Performing exercises on a rocker board helps to develop proprioception, the body’s subconscious ability to sense joint movement and body position. The brain responds to the
proprioceptive system that involves the numerous receptor nerves located in ligaments, muscles, joints and tendons by sending signals for the body’s muscles to either relax or contract. This exercise can help teach the brain to better communicate between the left and right hemispheres of the brain.
Rocker-roller boards – This board offers an added challenging degree of instability from the point rather than the board resting on a fixed pivot fulcrum, because the rocker-roller board is placed on a cylindrical roller. This type of fulcrum is a wheel that moves in relation to the user’s balancing movements, and in relation to the ground. The board’s pivot point, instead of being in a fixed point, will shift back and forth as the wheel/cylinder rolls beneath it.
The roller part of the rocker-roller board can come in different forms. It may be a cylinder, a wheel, or a cylinder in the midsection that tapers toward the two ends. The roller interface with the board can vary, because some rollers may have grooves which fit a guide on the board to keep the roller and rocker board aligned to prevent the rocker aspect from sliding along the roller. A rocker board may also have guard rails at the ends of the board to prevent the rocker from sliding off the roller.
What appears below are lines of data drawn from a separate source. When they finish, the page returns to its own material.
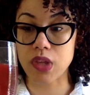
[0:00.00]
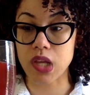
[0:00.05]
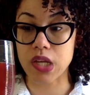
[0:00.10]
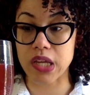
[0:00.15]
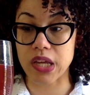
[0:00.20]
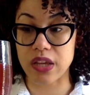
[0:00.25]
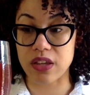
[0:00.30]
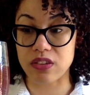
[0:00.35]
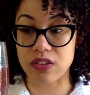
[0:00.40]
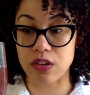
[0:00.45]

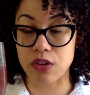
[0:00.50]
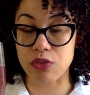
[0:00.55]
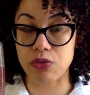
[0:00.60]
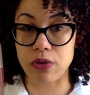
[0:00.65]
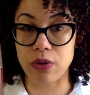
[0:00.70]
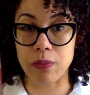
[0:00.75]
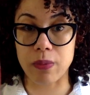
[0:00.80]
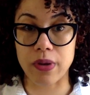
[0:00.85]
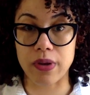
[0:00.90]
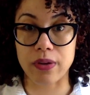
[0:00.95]
Yes, I
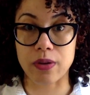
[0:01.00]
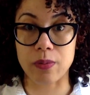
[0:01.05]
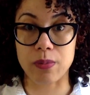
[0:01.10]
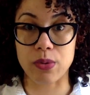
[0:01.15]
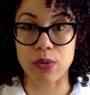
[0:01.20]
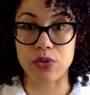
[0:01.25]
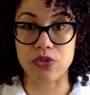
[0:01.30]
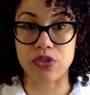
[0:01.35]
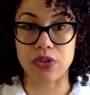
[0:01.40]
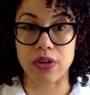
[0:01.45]
drink my
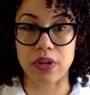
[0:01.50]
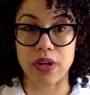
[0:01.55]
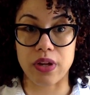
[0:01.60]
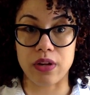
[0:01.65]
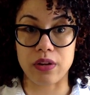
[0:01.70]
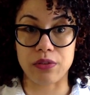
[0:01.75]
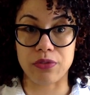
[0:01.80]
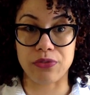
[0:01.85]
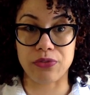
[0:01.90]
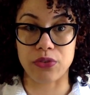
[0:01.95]
kombucha
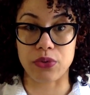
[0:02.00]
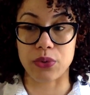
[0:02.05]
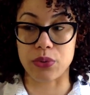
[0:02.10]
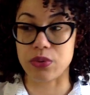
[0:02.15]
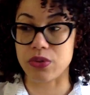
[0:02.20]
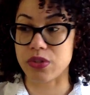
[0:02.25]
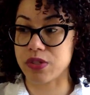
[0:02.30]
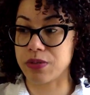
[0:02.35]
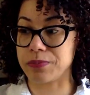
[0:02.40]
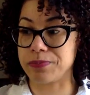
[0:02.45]
in a
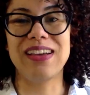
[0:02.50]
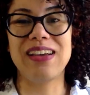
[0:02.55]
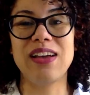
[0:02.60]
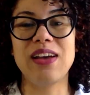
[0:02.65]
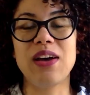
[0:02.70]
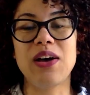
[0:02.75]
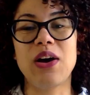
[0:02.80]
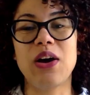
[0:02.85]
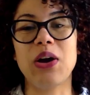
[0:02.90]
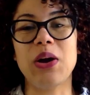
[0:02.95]
flute.
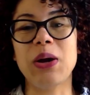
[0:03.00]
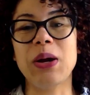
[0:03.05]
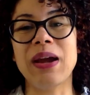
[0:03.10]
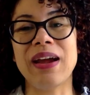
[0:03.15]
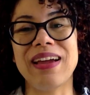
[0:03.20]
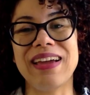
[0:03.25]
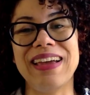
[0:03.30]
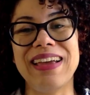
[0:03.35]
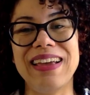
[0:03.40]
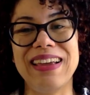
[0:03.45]

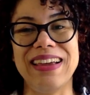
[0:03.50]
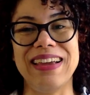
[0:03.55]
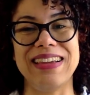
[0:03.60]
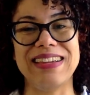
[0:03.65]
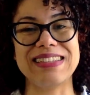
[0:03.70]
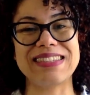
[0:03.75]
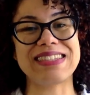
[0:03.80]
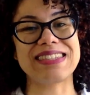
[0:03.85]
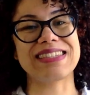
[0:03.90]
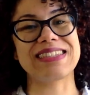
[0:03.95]
Alright.
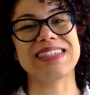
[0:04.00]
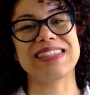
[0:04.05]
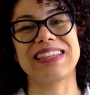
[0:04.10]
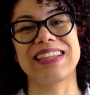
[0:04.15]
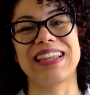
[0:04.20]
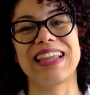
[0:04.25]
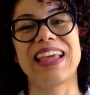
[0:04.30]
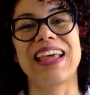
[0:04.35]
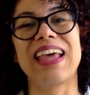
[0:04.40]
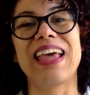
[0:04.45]

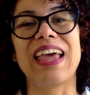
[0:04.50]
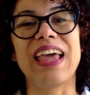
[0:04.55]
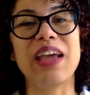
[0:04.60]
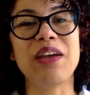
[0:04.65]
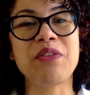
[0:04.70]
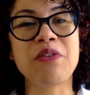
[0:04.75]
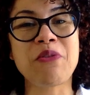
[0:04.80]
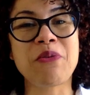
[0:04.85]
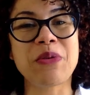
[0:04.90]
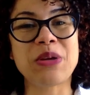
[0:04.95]
Hey
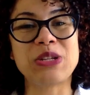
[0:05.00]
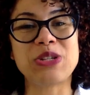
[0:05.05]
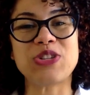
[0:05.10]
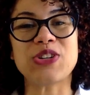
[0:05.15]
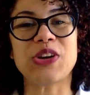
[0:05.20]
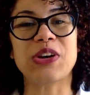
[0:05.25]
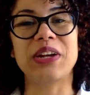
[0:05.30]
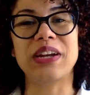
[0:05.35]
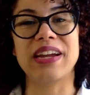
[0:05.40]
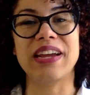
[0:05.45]
everyone,
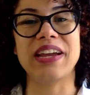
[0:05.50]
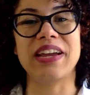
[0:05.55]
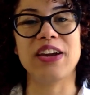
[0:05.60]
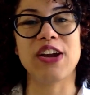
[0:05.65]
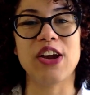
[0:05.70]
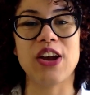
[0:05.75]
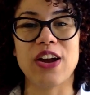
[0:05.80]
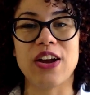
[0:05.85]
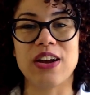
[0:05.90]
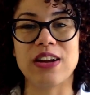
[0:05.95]
Shawnee
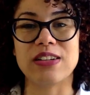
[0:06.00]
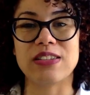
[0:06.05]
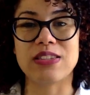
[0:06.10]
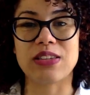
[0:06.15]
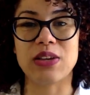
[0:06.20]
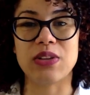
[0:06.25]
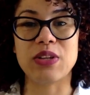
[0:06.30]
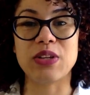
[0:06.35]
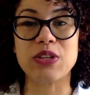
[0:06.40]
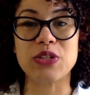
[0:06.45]
here.
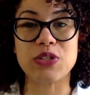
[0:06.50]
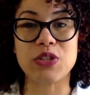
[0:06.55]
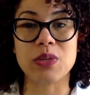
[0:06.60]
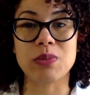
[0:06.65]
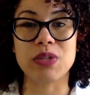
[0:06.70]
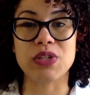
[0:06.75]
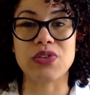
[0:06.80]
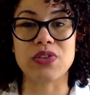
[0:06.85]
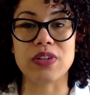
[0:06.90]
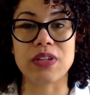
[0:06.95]
So thank you so
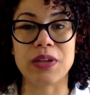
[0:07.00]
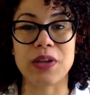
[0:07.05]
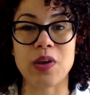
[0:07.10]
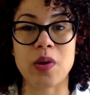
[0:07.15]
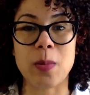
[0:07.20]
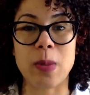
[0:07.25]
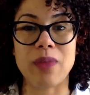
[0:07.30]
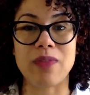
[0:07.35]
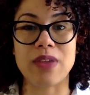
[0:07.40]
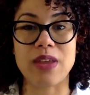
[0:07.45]
much for clicking
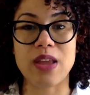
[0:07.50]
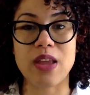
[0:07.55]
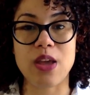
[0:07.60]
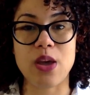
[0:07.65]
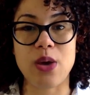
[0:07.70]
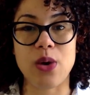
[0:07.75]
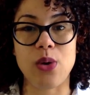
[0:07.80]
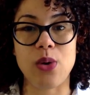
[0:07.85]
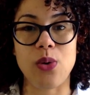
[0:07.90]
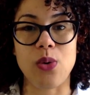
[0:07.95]
on my
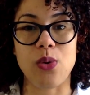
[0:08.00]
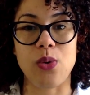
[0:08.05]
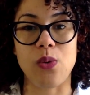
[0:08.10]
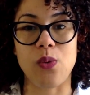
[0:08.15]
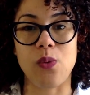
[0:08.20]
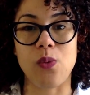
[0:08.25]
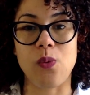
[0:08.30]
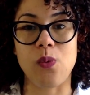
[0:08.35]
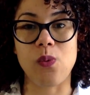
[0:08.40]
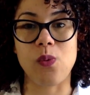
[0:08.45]

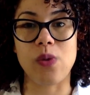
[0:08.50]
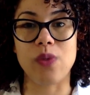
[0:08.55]
video.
Performing exercises movements on a rocker-roller board can stimulate and exercise user’s soles, toes, ankles, hips, knees, arms. Balancing on a rocker-roller can also help teach the shoulders and neck that implement the act of balancing to help the body/brain create the sense of balancing with the inner ears, cerebellum, proprioceptors and eyes.
Wobble boards – This board can tilt in any direction, a full 360 degrees. The goal in using this circle-shaped board is to stand on the wobble board with both feet and not tilt it so far that its edge touches the ground. The fulcrum of most wobble boards is a semi-sphere whose round side is resting on the ground and the flat side is attached to the center of the underside of the board. This allows the wobble board to move, or pivot 360 degrees in all directions during use: backward-forward, right-left, and anywhere around the compass.
A wobble board can offer a full rotation along the vertical axis, part rotation along the longitudinal axis, and part rotation along the lateral/transverse axis. Standing on a wobble board can exercise muscles that are normally exercised when standing on a basic rocker board. Wobble boards are utilized in numerous applications, such as for child development, sports training, rehabilitation from knee, ankle, and hip injuries, physiotherapy, and the prevention of injuries to the ankle and knee.
Exercise is more work when the users’ weight is on a wobble board then when their bodies are supported on a level and stable base such as a floor. Some examples of common exercises on a wobble board include squats, push-ups, and sit-ups. For additional muscular exercises on a wobble board, some boards can be attached to an elastic stretch band, allowing for muscle resistance training simultaneously with balance training.
Sphere-and-ring board – As with a rocker-roller board, the fulcrum of a sphere-and-ring board is a separate piece. The fulcrum is usually an inflatable or solid ball that is constrained by a ring or railing on the underside of the board. This type of balance board offers an extensive amount of freedom of movement in board balance therapies. Like a wobble board, it can affect muscles not generally engaged on a basic rocker board.